Wpis z mikrobloga

@Kempes: Ludzi w PRLu nie było stać na dobrą rybę, to żarli karpia a teraz to wielka polska tradycja. W sumie historia tej ryby, to jest taki idealne podsumowanie większości tradycji, które powstawały bo a) ludzie byli głupi i niepiśmienni b) byli biedni, a najczęściej jedno i drugie, a dzisiejszym tradycjonalistom szkoda z tego zrezygnować, bo jak to tak, dziad żarł tę rybe, ojciec żarł, to ja mam przestać?
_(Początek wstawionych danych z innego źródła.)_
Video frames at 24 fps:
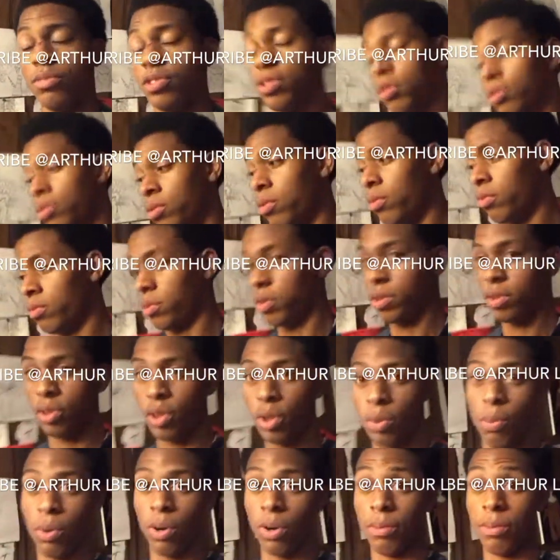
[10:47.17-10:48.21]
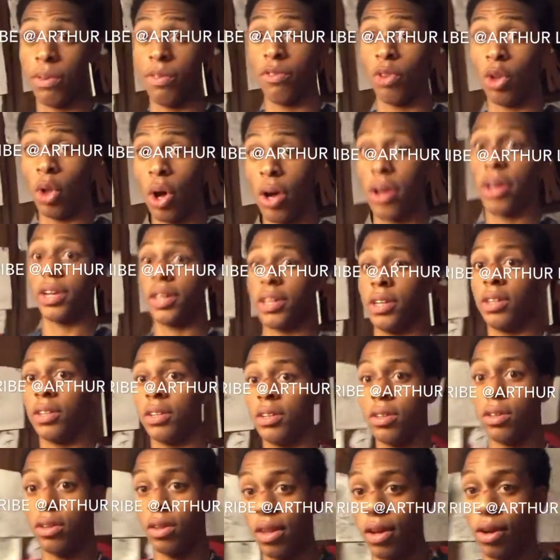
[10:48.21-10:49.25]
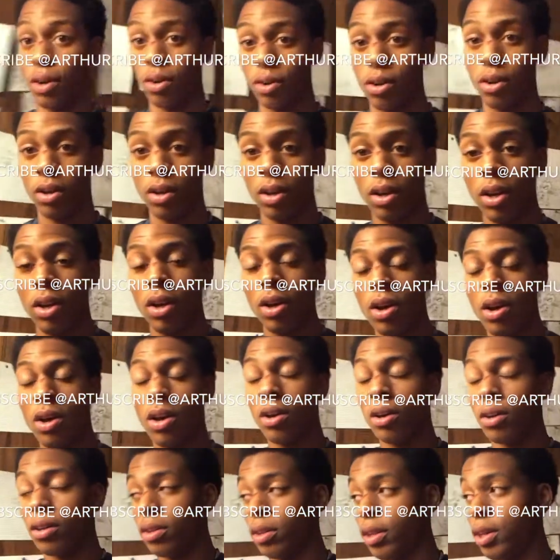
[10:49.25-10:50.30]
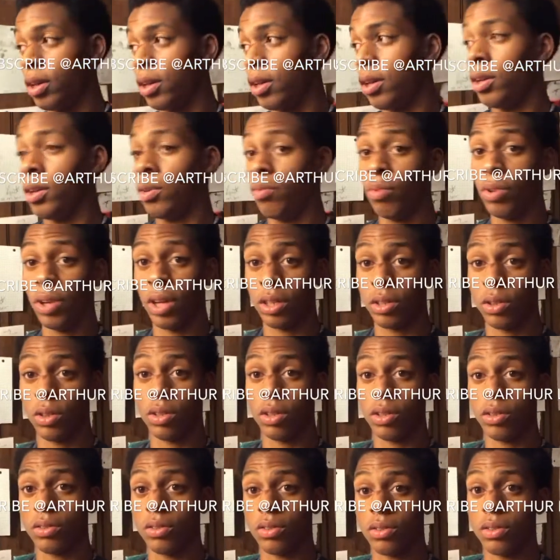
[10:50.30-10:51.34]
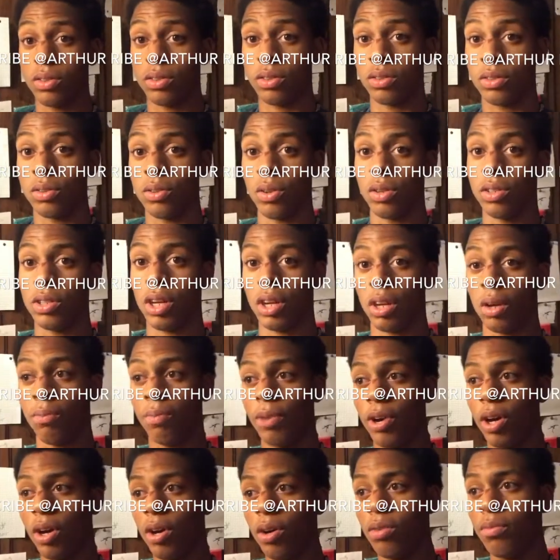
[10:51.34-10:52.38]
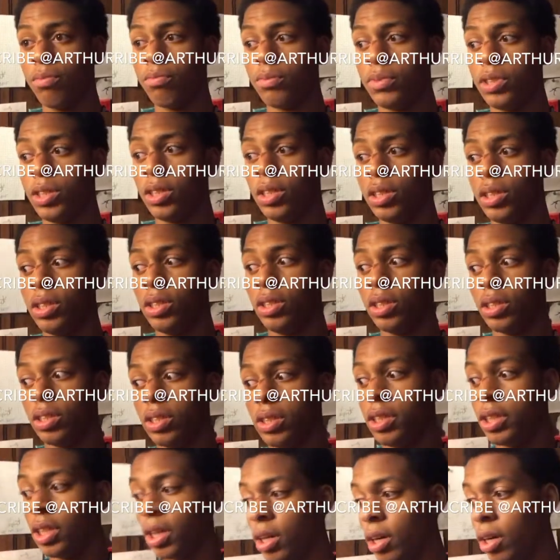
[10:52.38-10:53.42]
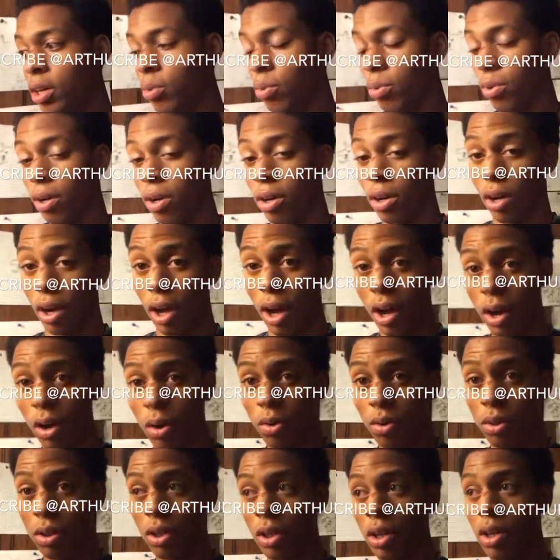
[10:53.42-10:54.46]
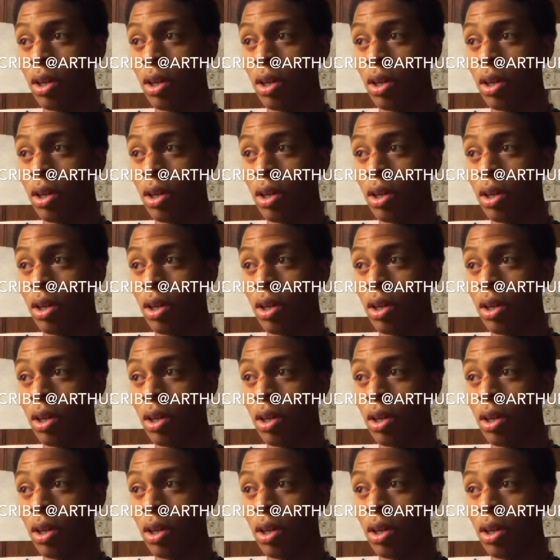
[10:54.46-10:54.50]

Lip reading: So it's no point of me vlogging there. And then we got to go to Taco Bell. Me and Jared, we hung out.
@Kempes: trochę wam nawet zazdroszczę, u mnie na domowej wigilii tylko rodzice, brat, dziadkowie pisowcy i babcia kodowa, zero polityki, drętwa atmosfera, gadki szmatki o jakichś randomowych rzeczach i starsi zawijka koło 22:00 na pasterkę, i tak potwórz od 3-4 lat xD niby się cieszę, ze nie ma tej całej przaśnej otoczki pijaństwa, żywych kłótni i sporów o sprawy polityczno-obyczajowe, pytań kiedy ślub, ale nigdy nie jestem pewien, czy niepolackość mojej
@Kempes część mojej rodziny zajmuje się hodowlą karpii. Wiecie jakie to jest gówno? Tuczone jak swinie, w ciągu jednego sezonu pasione na maxa, odlawiane, sprzedawane jeleniom na targach i kasa się kręci a sami właściciele stawów jedzą głównie amury, szczupaki, sumy, ewentualnie w ostateczności jakieś mniejsze karpie po których widać że nie są takie tłuste.
Karpie to taki odpowiednik świni tylko tuczone na pszenicy.
u mnie najpierw leży w mleku i cytrynie, przez co pozbywa się mulastego posmaku


@hitsmer: czyli nie pozbywają się, tylko maskują ten smak. Karpia należy przez zabiciem przegłodzić kilka dni.